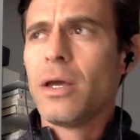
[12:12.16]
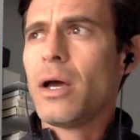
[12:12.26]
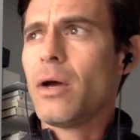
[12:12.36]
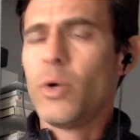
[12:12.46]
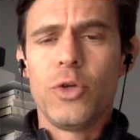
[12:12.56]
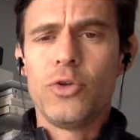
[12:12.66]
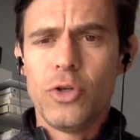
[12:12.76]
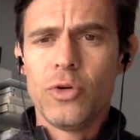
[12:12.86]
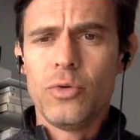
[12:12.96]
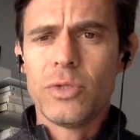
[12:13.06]
uh, what you
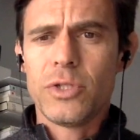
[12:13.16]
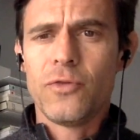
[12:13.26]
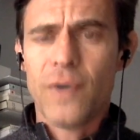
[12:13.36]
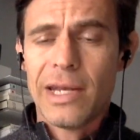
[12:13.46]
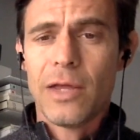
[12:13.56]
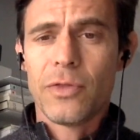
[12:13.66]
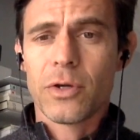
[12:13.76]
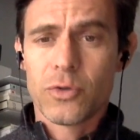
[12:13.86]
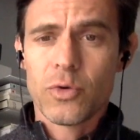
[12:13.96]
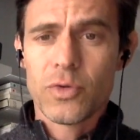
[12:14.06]
do is you find out the
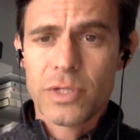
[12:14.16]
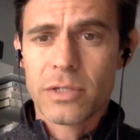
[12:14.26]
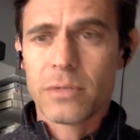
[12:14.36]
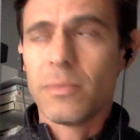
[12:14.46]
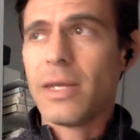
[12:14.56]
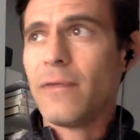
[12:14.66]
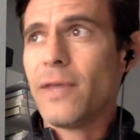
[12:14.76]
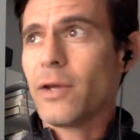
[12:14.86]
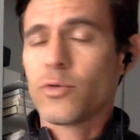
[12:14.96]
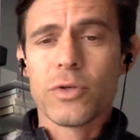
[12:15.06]
control system, and if
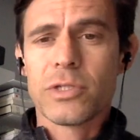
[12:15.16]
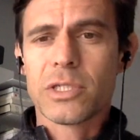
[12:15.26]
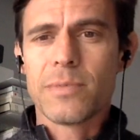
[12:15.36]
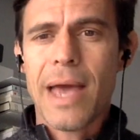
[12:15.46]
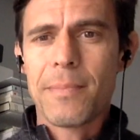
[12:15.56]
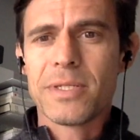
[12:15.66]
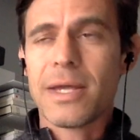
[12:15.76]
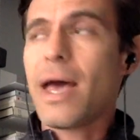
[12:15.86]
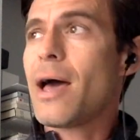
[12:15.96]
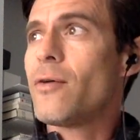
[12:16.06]
that control system happens
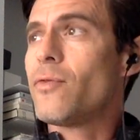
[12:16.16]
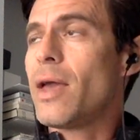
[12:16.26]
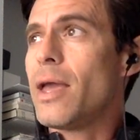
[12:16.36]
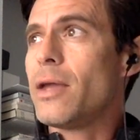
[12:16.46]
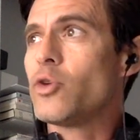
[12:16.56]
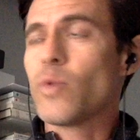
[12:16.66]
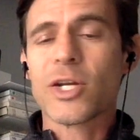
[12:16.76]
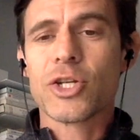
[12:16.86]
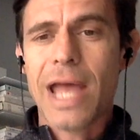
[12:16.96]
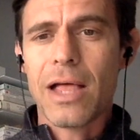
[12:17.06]
to have a
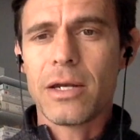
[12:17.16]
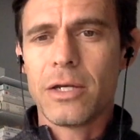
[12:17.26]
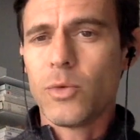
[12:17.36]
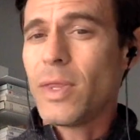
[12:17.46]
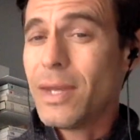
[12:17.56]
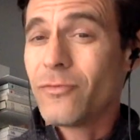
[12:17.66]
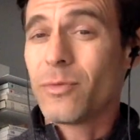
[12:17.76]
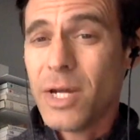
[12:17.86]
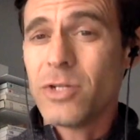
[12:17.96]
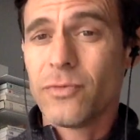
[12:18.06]
directionality to the way that
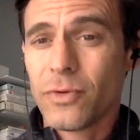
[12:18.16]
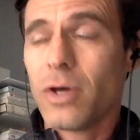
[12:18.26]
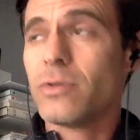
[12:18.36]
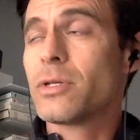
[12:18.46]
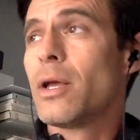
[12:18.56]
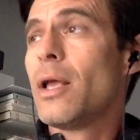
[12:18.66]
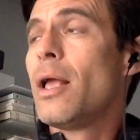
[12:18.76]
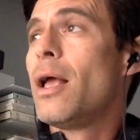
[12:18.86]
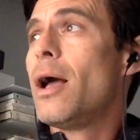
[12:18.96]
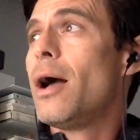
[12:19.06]
information flows,
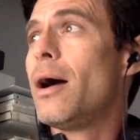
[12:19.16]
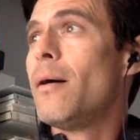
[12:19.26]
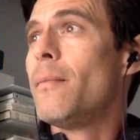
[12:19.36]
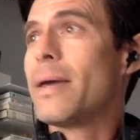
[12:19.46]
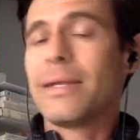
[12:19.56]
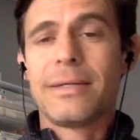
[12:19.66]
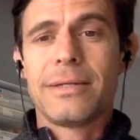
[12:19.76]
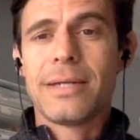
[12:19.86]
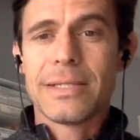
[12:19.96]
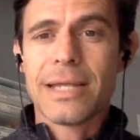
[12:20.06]
um, and it
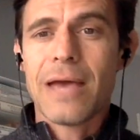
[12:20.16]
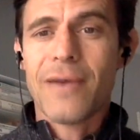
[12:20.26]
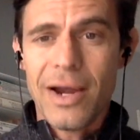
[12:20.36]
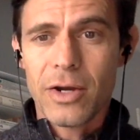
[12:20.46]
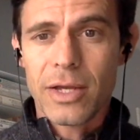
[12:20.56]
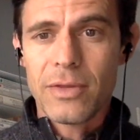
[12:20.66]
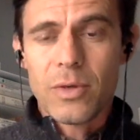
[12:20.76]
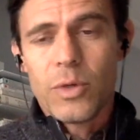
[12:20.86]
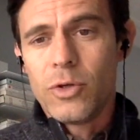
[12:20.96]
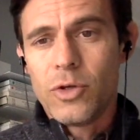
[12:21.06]
tends to have a hierarchy,
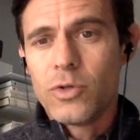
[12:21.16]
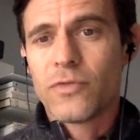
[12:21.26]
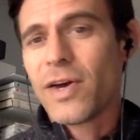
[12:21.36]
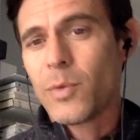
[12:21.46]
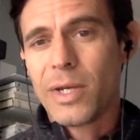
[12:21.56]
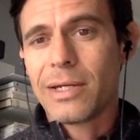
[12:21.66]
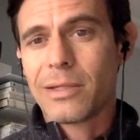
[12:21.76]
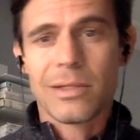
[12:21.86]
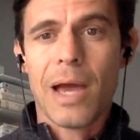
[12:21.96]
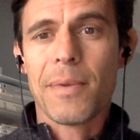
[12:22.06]
then what you do is find a way to get
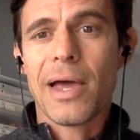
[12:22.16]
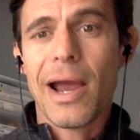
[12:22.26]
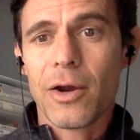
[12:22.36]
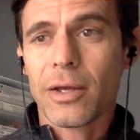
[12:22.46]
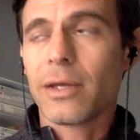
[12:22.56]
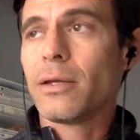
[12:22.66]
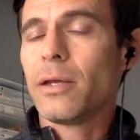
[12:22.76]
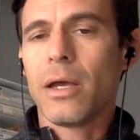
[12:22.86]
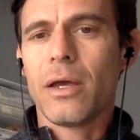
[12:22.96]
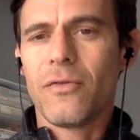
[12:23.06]
to the top of the hierarchy.
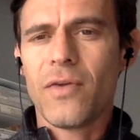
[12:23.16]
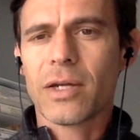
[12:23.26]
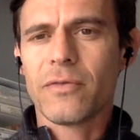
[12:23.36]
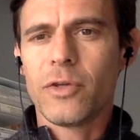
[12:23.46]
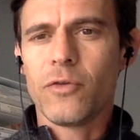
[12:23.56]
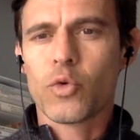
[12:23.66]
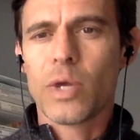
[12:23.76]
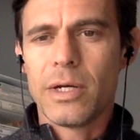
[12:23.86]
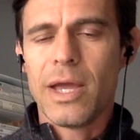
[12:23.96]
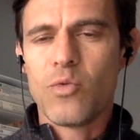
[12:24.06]
Uh, effectively, you've
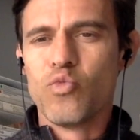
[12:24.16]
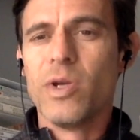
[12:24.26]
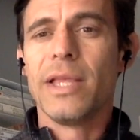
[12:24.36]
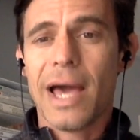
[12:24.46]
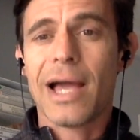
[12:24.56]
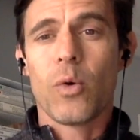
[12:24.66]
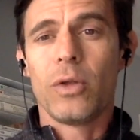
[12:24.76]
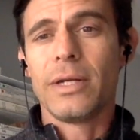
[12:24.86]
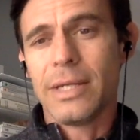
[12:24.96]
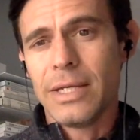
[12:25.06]
created a really high
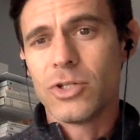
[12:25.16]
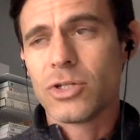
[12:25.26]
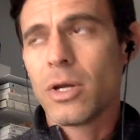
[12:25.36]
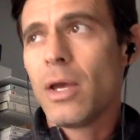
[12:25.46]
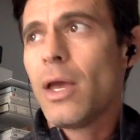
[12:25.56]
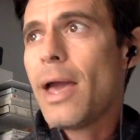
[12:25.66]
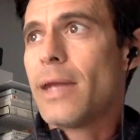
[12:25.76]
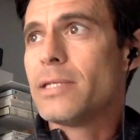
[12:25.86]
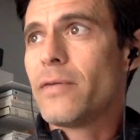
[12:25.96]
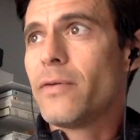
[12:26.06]
quality niche,
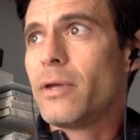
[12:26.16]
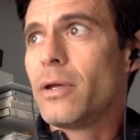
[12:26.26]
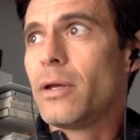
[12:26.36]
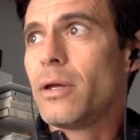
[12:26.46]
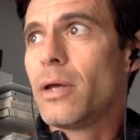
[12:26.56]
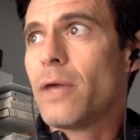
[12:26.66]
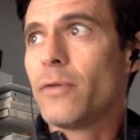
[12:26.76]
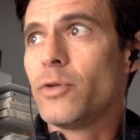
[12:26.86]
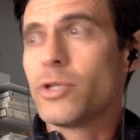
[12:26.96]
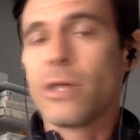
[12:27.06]
and as every
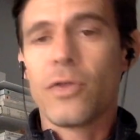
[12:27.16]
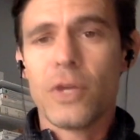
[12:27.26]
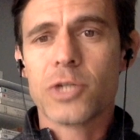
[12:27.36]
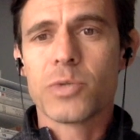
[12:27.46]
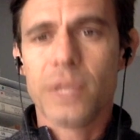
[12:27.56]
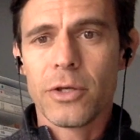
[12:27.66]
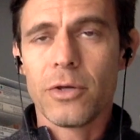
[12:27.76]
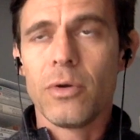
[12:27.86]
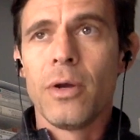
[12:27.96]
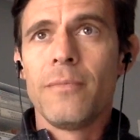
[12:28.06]
evolutionary theorist would tell
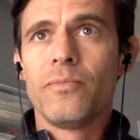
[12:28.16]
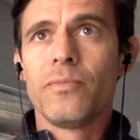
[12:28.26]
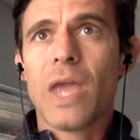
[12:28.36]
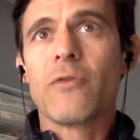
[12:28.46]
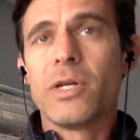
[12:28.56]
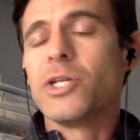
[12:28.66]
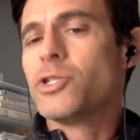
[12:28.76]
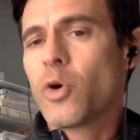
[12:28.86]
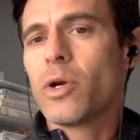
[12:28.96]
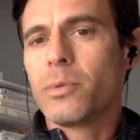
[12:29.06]
you, every niche
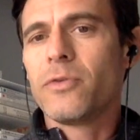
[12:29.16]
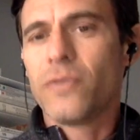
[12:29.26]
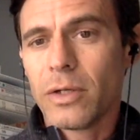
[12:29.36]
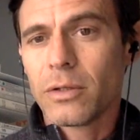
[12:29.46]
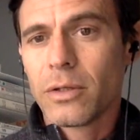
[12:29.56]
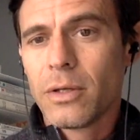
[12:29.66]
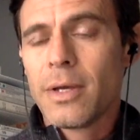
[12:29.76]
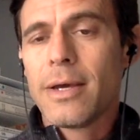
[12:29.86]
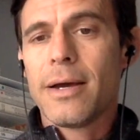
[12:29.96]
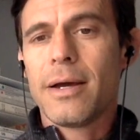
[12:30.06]
is going to be filled.
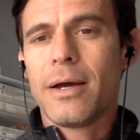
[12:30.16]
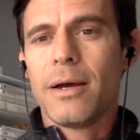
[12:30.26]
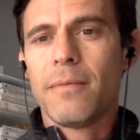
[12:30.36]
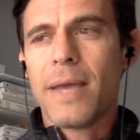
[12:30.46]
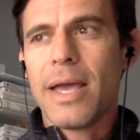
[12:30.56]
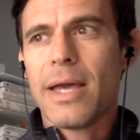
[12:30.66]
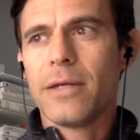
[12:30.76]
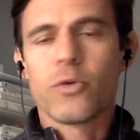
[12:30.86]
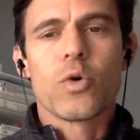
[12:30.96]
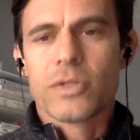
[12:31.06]
Um,
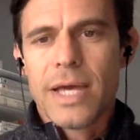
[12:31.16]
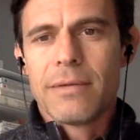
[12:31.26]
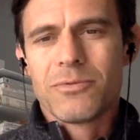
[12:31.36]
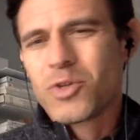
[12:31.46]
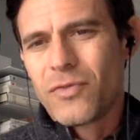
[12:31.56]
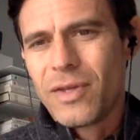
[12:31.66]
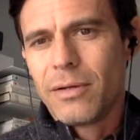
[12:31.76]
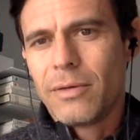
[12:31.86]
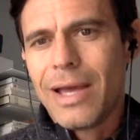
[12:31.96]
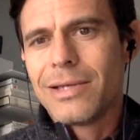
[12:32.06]
and of course, that sort of
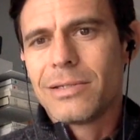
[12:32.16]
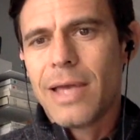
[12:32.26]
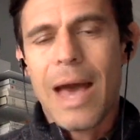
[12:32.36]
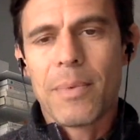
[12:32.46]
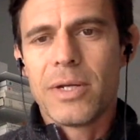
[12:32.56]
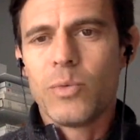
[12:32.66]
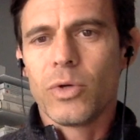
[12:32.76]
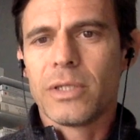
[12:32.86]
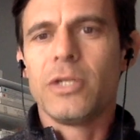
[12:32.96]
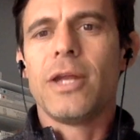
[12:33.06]
thing has happened and
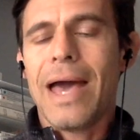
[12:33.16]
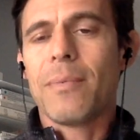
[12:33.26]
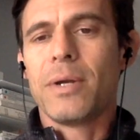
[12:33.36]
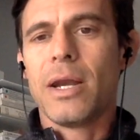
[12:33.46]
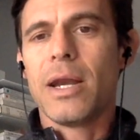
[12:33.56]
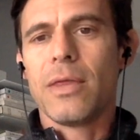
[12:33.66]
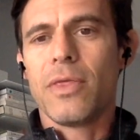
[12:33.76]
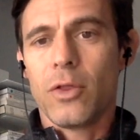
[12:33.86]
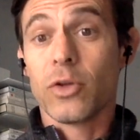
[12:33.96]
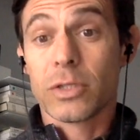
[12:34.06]
will continue to happen in
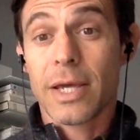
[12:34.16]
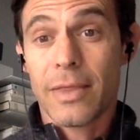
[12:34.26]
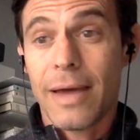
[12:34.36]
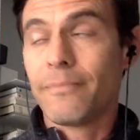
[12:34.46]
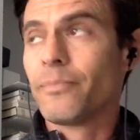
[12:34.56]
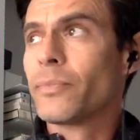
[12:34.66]
anything that looks like that.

* * *

Since only the text is wanted, repeat all the records above exactly and omit the pictures.

- OUTPUT BELOW:
[12:12.16]
[12:12.26]
[12:12.36]
[12:12.46]
[12:12.56]
[12:12.66]
[12:12.76]
[12:12.86]
[12:12.96]
[12:13.06]
uh, what you
[12:13.16]
[12:13.26]
[12:13.36]
[12:13.46]
[12:13.56]
[12:13.66]
[12:13.76]
[12:13.86]
[12:13.96]
[12:14.06]
do is you find out the
[12:14.16]
[12:14.26]
[12:14.36]
[12:14.46]
[12:14.56]
[12:14.66]
[12:14.76]
[12:14.86]
[12:14.96]
[12:15.06]
control system, and if
[12:15.16]
[12:15.26]
[12:15.36]
[12:15.46]
[12:15.56]
[12:15.66]
[12:15.76]
[12:15.86]
[12:15.96]
[12:16.06]
that control system happens
[12:16.16]
[12:16.26]
[12:16.36]
[12:16.46]
[12:16.56]
[12:16.66]
[12:16.76]
[12:16.86]
[12:16.96]
[12:17.06]
to have a
[12:17.16]
[12:17.26]
[12:17.36]
[12:17.46]
[12:17.56]
[12:17.66]
[12:17.76]
[12:17.86]
[12:17.96]
[12:18.06]
directionality to the way that
[12:18.16]
[12:18.26]
[12:18.36]
[12:18.46]
[12:18.56]
[12:18.66]
[12:18.76]
[12:18.86]
[12:18.96]
[12:19.06]
information flows,
[12:19.16]
[12:19.26]
[12:19.36]
[12:19.46]
[12:19.56]
[12:19.66]
[12:19.76]
[12:19.86]
[12:19.96]
[12:20.06]
um, and it
[12:20.16]
[12:20.26]
[12:20.36]
[12:20.46]
[12:20.56]
[12:20.66]
[12:20.76]
[12:20.86]
[12:20.96]
[12:21.06]
tends to have a hierarchy,
[12:21.16]
[12:21.26]
[12:21.36]
[12:21.46]
[12:21.56]
[12:21.66]
[12:21.76]
[12:21.86]
[12:21.96]
[12:22.06]
then what you do is find a way to get
[12:22.16]
[12:22.26]
[12:22.36]
[12:22.46]
[12:22.56]
[12:22.66]
[12:22.76]
[12:22.86]
[12:22.96]
[12:23.06]
to the top of the hierarchy.
[12:23.16]
[12:23.26]
[12:23.36]
[12:23.46]
[12:23.56]
[12:23.66]
[12:23.76]
[12:23.86]
[12:23.96]
[12:24.06]
Uh, effectively, you've
[12:24.16]
[12:24.26]
[12:24.36]
[12:24.46]
[12:24.56]
[12:24.66]
[12:24.76]
[12:24.86]
[12:24.96]
[12:25.06]
created a really high
[12:25.16]
[12:25.26]
[12:25.36]
[12:25.46]
[12:25.56]
[12:25.66]
[12:25.76]
[12:25.86]
[12:25.96]
[12:26.06]
quality niche,
[12:26.16]
[12:26.26]
[12:26.36]
[12:26.46]
[12:26.56]
[12:26.66]
[12:26.76]
[12:26.86]
[12:26.96]
[12:27.06]
and as every
[12:27.16]
[12:27.26]
[12:27.36]
[12:27.46]
[12:27.56]
[12:27.66]
[12:27.76]
[12:27.86]
[12:27.96]
[12:28.06]
evolutionary theorist would tell
[12:28.16]
[12:28.26]
[12:28.36]
[12:28.46]
[12:28.56]
[12:28.66]
[12:28.76]
[12:28.86]
[12:28.96]
[12:29.06]
you, every niche
[12:29.16]
[12:29.26]
[12:29.36]
[12:29.46]
[12:29.56]
[12:29.66]
[12:29.76]
[12:29.86]
[12:29.96]
[12:30.06]
is going to be filled.
[12:30.16]
[12:30.26]
[12:30.36]
[12:30.46]
[12:30.56]
[12:30.66]
[12:30.76]
[12:30.86]
[12:30.96]
[12:31.06]
Um,
[12:31.16]
[12:31.26]
[12:31.36]
[12:31.46]
[12:31.56]
[12:31.66]
[12:31.76]
[12:31.86]
[12:31.96]
[12:32.06]
and of course, that sort of
[12:32.16]
[12:32.26]
[12:32.36]
[12:32.46]
[12:32.56]
[12:32.66]
[12:32.76]
[12:32.86]
[12:32.96]
[12:33.06]
thing has happened and
[12:33.16]
[12:33.26]
[12:33.36]
[12:33.46]
[12:33.56]
[12:33.66]
[12:33.76]
[12:33.86]
[12:33.96]
[12:34.06]
will continue to happen in
[12:34.16]
[12:34.26]
[12:34.36]
[12:34.46]
[12:34.56]
[12:34.66]
anything that looks like that.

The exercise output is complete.